> DATA FOR THIS TASK:

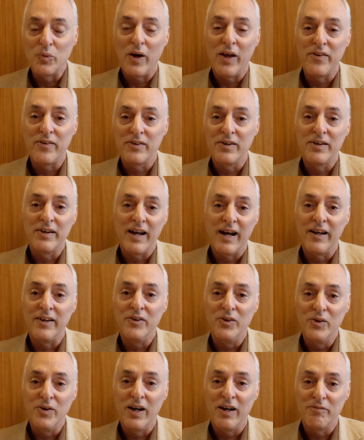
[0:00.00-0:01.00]
whether or not
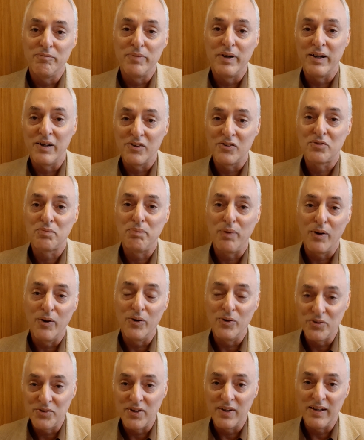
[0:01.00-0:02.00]
you have been
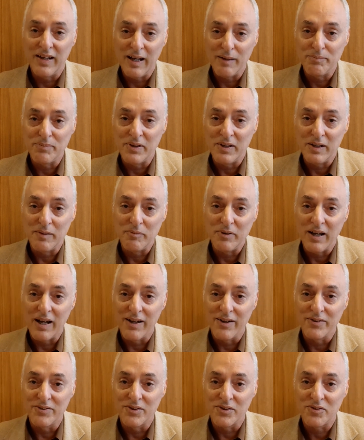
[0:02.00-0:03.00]
exposed to the
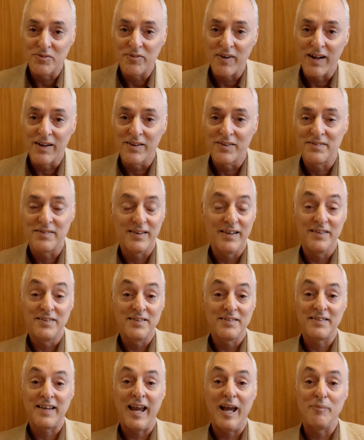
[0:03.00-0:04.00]
epidemiologist fallacy. It
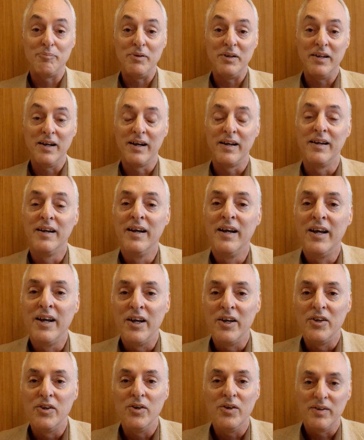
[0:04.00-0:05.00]
just can't be done.
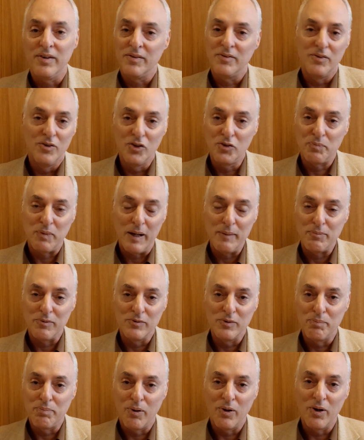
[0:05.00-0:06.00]
Uh, newspaper
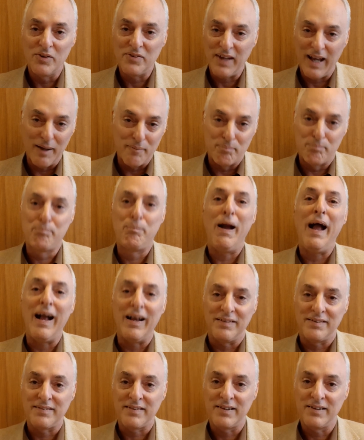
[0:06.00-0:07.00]
reports, at
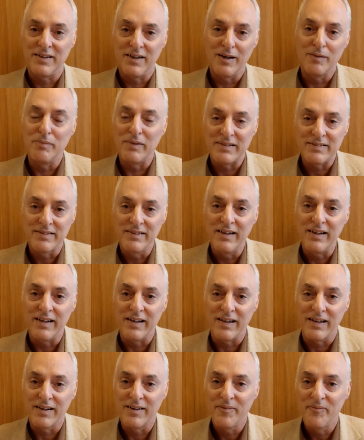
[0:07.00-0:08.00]
best, are
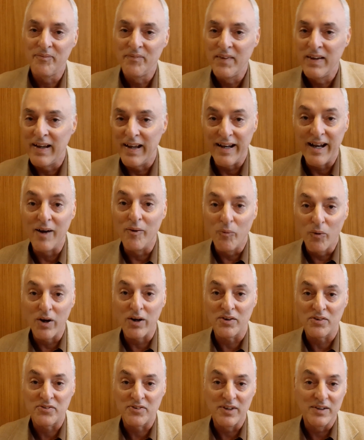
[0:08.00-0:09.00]
misleading, and at
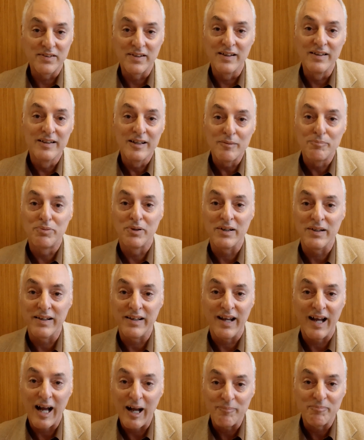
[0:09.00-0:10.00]
worst, they're deliberately
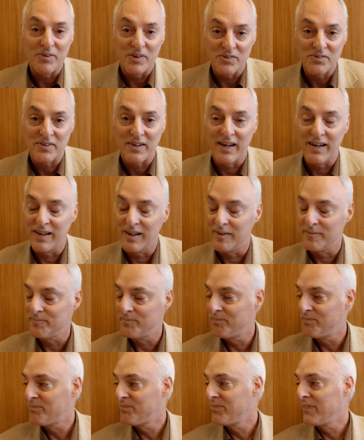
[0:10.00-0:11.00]
obfuscating.
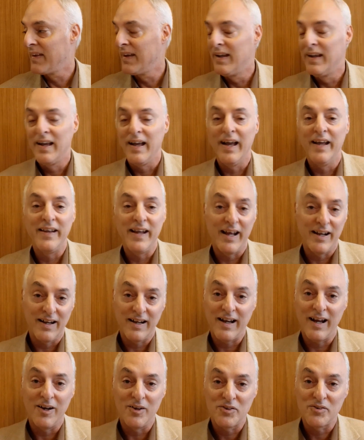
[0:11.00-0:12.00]
And that
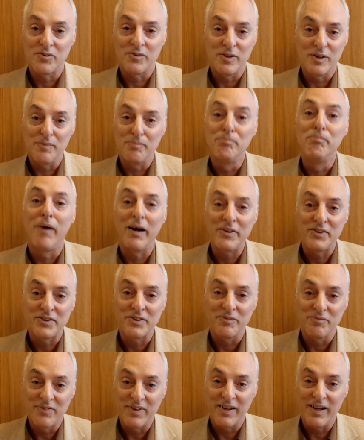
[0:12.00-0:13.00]
accounts for much
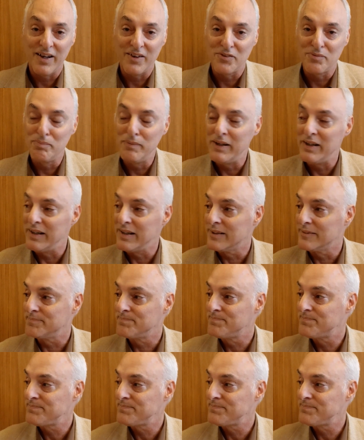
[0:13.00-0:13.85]
of today's media.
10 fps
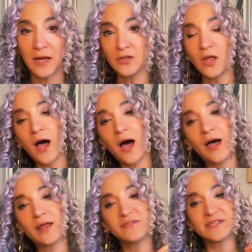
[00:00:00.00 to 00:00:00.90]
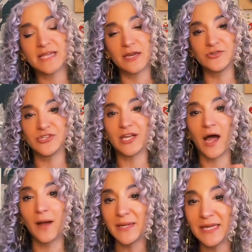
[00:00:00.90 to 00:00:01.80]
a lot of this energy
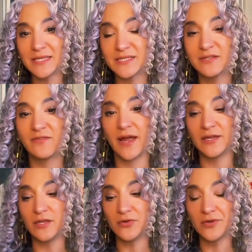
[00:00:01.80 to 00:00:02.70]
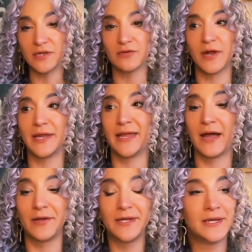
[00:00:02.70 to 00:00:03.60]
coming into divine union right
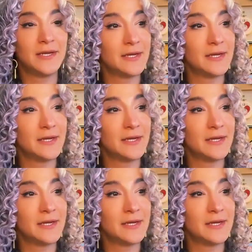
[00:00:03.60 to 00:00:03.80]
now,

> WHAT IS BEING ASKED: Beginning at the line above that contains "[0:01.00-0:02.00]" and going on through the line that contains "[00:00:00.00 to 00:00:00.90]", please copy every line exactly, leaving the pictures out and adding nothing.

> SOLUTION FOR THIS PROBLEM:
[0:01.00-0:02.00]
you have been
[0:02.00-0:03.00]
exposed to the
[0:03.00-0:04.00]
epidemiologist fallacy. It
[0:04.00-0:05.00]
just can't be done.
[0:05.00-0:06.00]
Uh, newspaper
[0:06.00-0:07.00]
reports, at
[0:07.00-0:08.00]
best, are
[0:08.00-0:09.00]
misleading, and at
[0:09.00-0:10.00]
worst, they're deliberately
[0:10.00-0:11.00]
obfuscating.
[0:11.00-0:12.00]
And that
[0:12.00-0:13.00]
accounts for much
[0:13.00-0:13.85]
of today's media.
10 fps
[00:00:00.00 to 00:00:00.90]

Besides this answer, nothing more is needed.